Note that a Twitter user is called a Tweeter or a Twitterer. Tweeple refers to Twitter people, Twitter members or the Twitter users viewed as a group.
You reply to another Tweeter by answering to one of its tweets (messages of up to 140 characters). This is also how you engage in a conversation with someone. When you wish to reply to someone you either use the reply link or you can type @ before their Twitter user name.
Note that replies are public message (can be seen by everyone).
Direct Message d
This is a message that only the recipient will be able to see. It is also subject to the 140-character limit. Either use the direct message link via the interface or type d followed by a space in front of the user name at the start of your message. For example:
d kimvallee How are you doing?
You republished the tweet of someone else. The text is identical in a retweet. There are Twitter applications, like Tweetdeck that incorporate a retweet button that will automatically fill out the (up to) 140-character message for you. RT identifies a retweet
Hash tags #
These were invented by users as a quick way to follow all conversations surrounding an event, a topic or a brand. You add a hash tag simply by prefixing a keyword with a hash symbol: #keyword. Hashtag.org tracks the conversation for you. Follow hashtags on Twitter so they can track you.
With the advent of a Twitter search function, you can simply do a search on #keyword. I find that it works better since not everyone follows hashtags on Twitter.
Get a desktop applications for Twitter
Several client applications are available for free. Twitter applications adds functions that simplify the use of Twitter and better engage in conversations. I used Twirl on my laptop. Now I am giving a try to Tweetdeck.

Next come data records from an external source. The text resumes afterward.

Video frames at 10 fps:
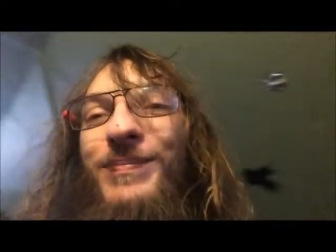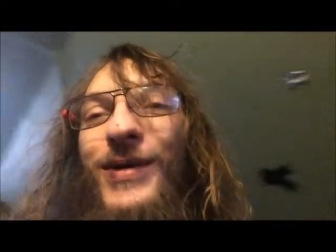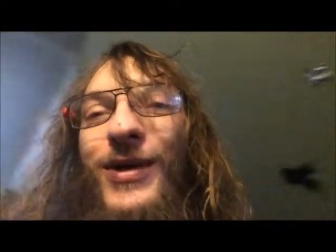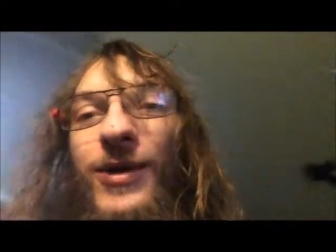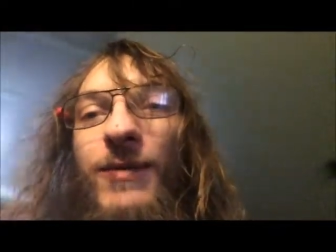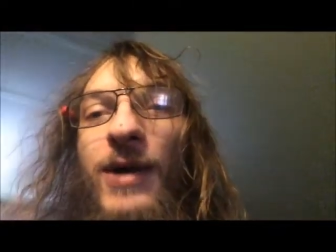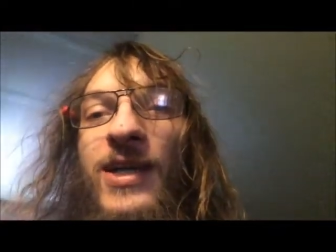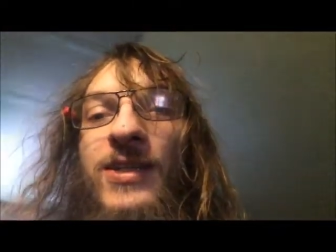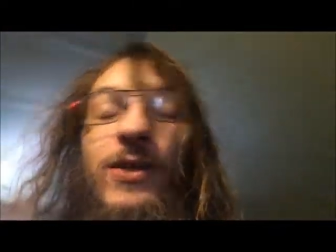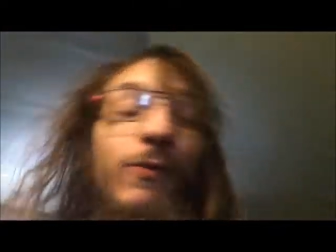But um,
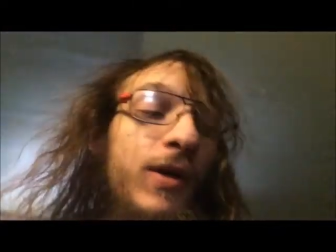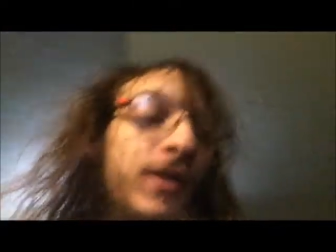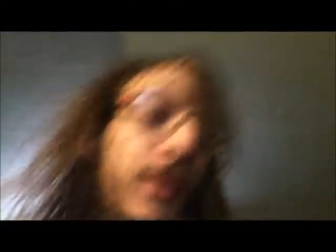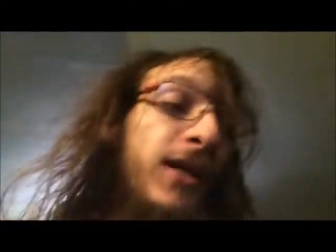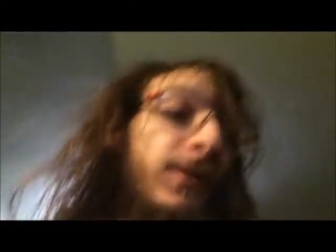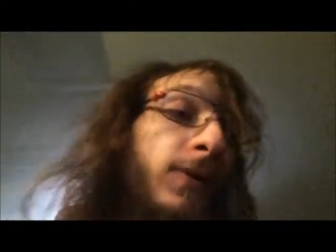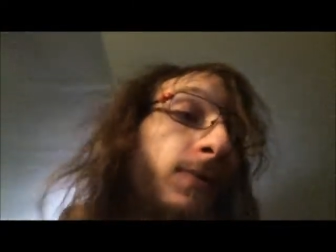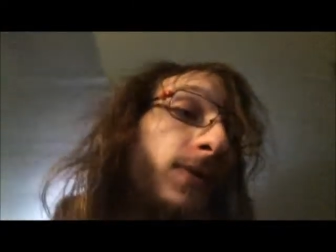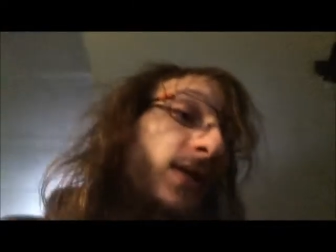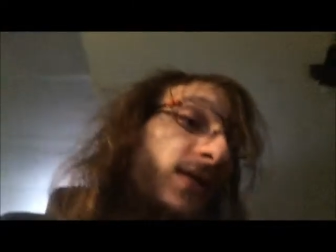I still wanted to keep
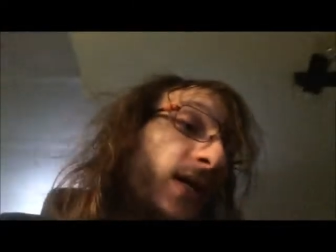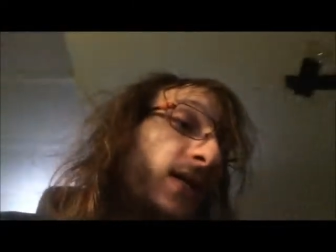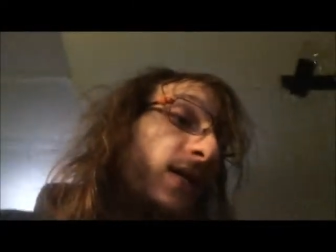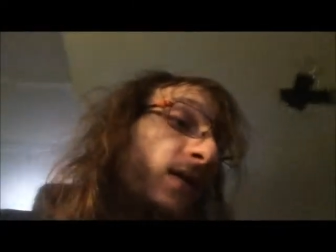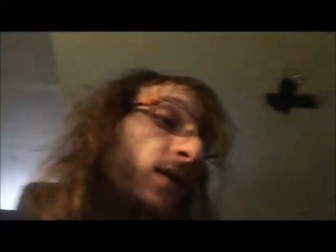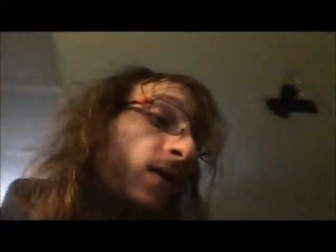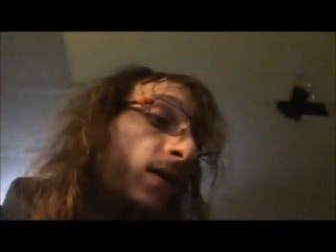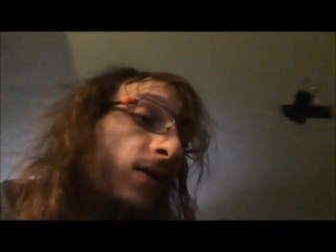up with this idea,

The biggest advantage of Tweetdeck over Twirl is the ability to organize in groups the Tweeple you follow. For example, I create a group of my favorite Tweeters to make sure I do not miss what they have to say. What is bothering me about Tweetdeck is the extra huge interface; it requires almost a full screen. The interface of Twirl requires little real estate on your screen. I will see if I can adapt.